Procédure collective à l’encontre du franchisé : la responsabilité du franchiseur écartée
Dans une récente décision, la Cour de cassation tranche la question de la responsabilité du franchiseur dans la liquidation judiciaire du franchisé. L’obligation de l’initiateur du réseau ne s’étend pas à la prise en charge des pertes du franchisé.
La loi Doubin, intégrée en partie au code de commerce à l’article L. 330-3, définit notamment le contrat de franchise comme étant “conclu dans l’intérêt commun des deux parties”. Si la jurisprudence a déjà pu sanctionner le déséquilibre qui contredit cet intérêt commun, au travers de l’abus de dépendance économique 1, ou plus récemment de la présentation par le franchiseur d’un “prévisionnel irréaliste et chimérique” au franchisé 2, l’éventuelle responsabilité du franchiseur dans la déconfiture de son cocontractant au cours de l’exécution du contrat de franchise n’avait pas encore été tranchée de façon claire.
En rappelant les principes essentiels du contrat de franchise, un arrêt de la chambre commerciale de la Cour de cassation, rendu le 7 janvier dernier, lève tout doute en la matière, et détaille les obligations mises à la charge du franchiseur au cours de l’exécution du contrat 3.
En l’espèce, un contrat de franchise portant sur une activité de location de voitures avait été conclu en 2004 entre le nouveau franchiseur d’une enseigne renommée et un franchisé qui s’était porté acquéreur de fonds de commerce de location de voitures cédés par cette enseigne.

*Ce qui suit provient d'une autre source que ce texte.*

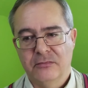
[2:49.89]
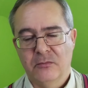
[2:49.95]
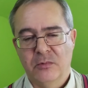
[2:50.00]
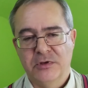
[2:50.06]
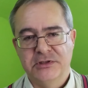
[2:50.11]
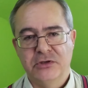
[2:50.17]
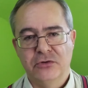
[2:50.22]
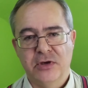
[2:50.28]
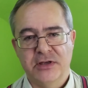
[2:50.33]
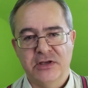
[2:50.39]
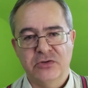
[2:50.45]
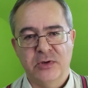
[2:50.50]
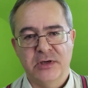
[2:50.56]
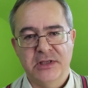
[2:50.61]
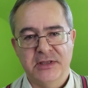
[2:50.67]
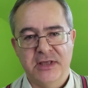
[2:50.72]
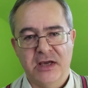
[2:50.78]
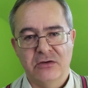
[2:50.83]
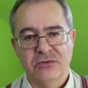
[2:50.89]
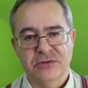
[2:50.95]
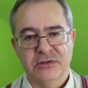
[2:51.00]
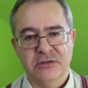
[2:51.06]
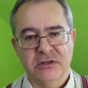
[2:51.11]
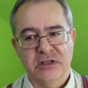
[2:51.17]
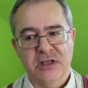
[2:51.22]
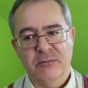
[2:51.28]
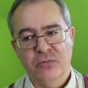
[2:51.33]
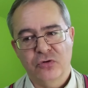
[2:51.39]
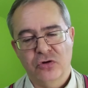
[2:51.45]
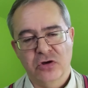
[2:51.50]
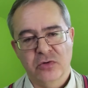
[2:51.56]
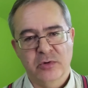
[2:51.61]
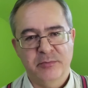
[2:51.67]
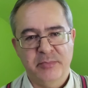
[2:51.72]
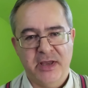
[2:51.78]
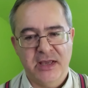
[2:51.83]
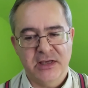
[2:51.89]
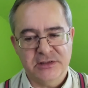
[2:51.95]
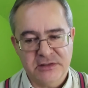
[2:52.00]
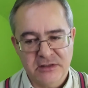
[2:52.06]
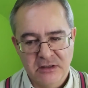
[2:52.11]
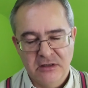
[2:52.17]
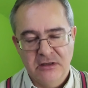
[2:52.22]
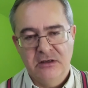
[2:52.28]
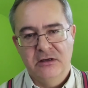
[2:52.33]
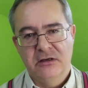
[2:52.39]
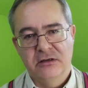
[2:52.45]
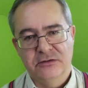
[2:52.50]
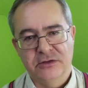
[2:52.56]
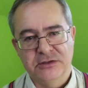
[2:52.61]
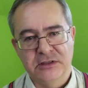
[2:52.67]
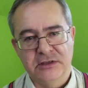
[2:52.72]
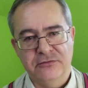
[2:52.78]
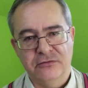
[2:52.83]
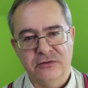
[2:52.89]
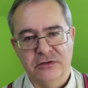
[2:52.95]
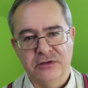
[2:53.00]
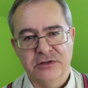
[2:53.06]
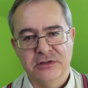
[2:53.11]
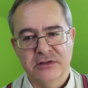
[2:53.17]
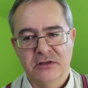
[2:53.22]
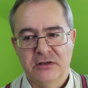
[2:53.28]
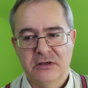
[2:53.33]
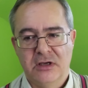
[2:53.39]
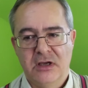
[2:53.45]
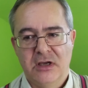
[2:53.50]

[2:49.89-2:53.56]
We'd still get a 20,000 and the employer would pay us the difference.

Trois ans après la signature du contrat de franchise, le franchisé est mis en liquidation judiciaire. Le franchiseur l’assigne alors en paiement du droit d’entrée, tandis que le liquidateur du franchisé invoque divers manquements de l’initiateur du réseau dans l’exécution du contrat. Le représentant du franchisé a ainsi argué d’un manquement à l’obligation de loyauté et de coopération entre le franchiseur et le franchisé, afin de promouvoir leur réussite commune pendant l’exécution du contrat. Il soutenait, à ce titre, que le franchiseur, informé des difficultés économiques du franchisé, ne peut se contenter d’une attitude passive, mais doit au contraire fournir ses meilleurs efforts aux fins de l’aider à surmonter ces difficultés, au besoin en adaptant les conditions financières du contrat de franchise.

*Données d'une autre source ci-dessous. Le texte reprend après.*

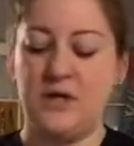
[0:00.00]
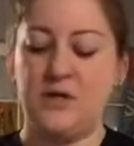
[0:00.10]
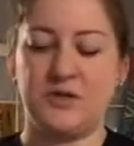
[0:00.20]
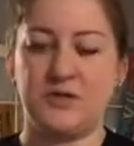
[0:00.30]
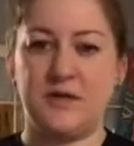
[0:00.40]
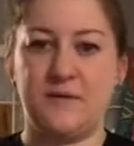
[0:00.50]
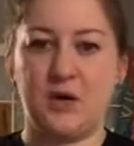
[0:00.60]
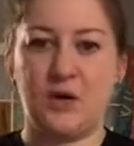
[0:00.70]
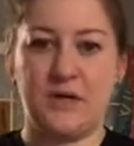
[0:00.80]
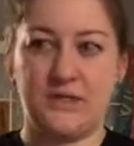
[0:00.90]
You'll just give it a
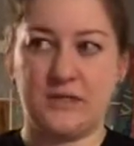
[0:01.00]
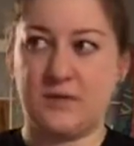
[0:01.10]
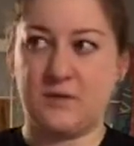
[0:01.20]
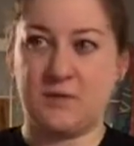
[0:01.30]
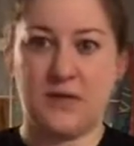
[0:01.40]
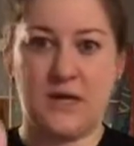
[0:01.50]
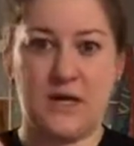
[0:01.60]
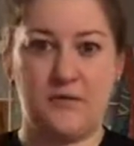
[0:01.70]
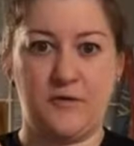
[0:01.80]
quick test with a knife.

Décision. La Cour de cassation rejette cet argument et valide la décision de la cour d’appel, qui avait indiqué que “le franchisé est un entrepreneur indépendant qui assume et porte la responsabilité de ses résultats d’exploitation, financiers et commerciaux, l’obligation du franchiseur ne s’étendant pas à la prise en charge des pertes du franchisé”. En outre, elle constate qu’en l’absence de clause en ce sens, rien n’oblige le franchiseur à renégocier un contrat en cours d’exécution. Le liquidateur du franchisé soutenait également qu’il appartenait au franchiseur d’assurer le dynamisme et la cohésion de son réseau, et donc de développer ou, à tout le moins, maintenir en l’état le maillage du réseau.
Là encore, la Cour relève qu’aucune stipulation contractuelle ne met à la charge du franchiseur une obligation de maintien en l’état ou de développement de son réseau, et opposera une fin de non-recevoir à l’argument soulevé par le demandeur. Le liquidateur faisait enfin valoir, en usant de la formulation validée par une jurisprudence antérieure favorable au franchisé4, que “pèse sur le franchiseur une exigence de réussite commerciale pendant toute la durée du contrat, dont il doit notamment s’acquitter par l’actualisation de son savoirfaire”. Ainsi, le franchiseur qui n’est pas en mesure de démontrer l’actualisation de son savoir-faire devrait voir sa responsabilité engagée.
Là encore, la Cour suprême rejette le moyen développé en rappelant qu’il n’appartient pas au franchiseur d’apporter la preuve de l’actualisation de son savoir-faire, mais au franchisé de démontrer la violation par l’initiateur du réseau de ses obligations contractuelles. Cette preuve n’étant pas rapportée en l’espèce, le pourvoi en Cassation du liquidateur du franchisé est définitivement rejeté. Par cet arrêt, la chambre commerciale rappelle que le contrat demeure la loi des parties et que le juge n’a pas, dans le cadre du franchisage, à mettre à la charge d’une partie une obligation qui n’aurait pas été conventionnellement prévue. Les parties au contrat de franchise sont des professionnels indépendants, pleinement responsables des engagements qu’ils ont valablement souscrits, sans que le juge puisse modifier l’étendue de leurs obligations.
1. Voir not. Com. 16 décembre 1997, n°95-21.555.
2. Com. 25 juin 2013, n°12-20.815.
3. Com. 7 janvier 2014, n°12-17.154.
4. Douai, 6 septembre 2007, n°06/1777.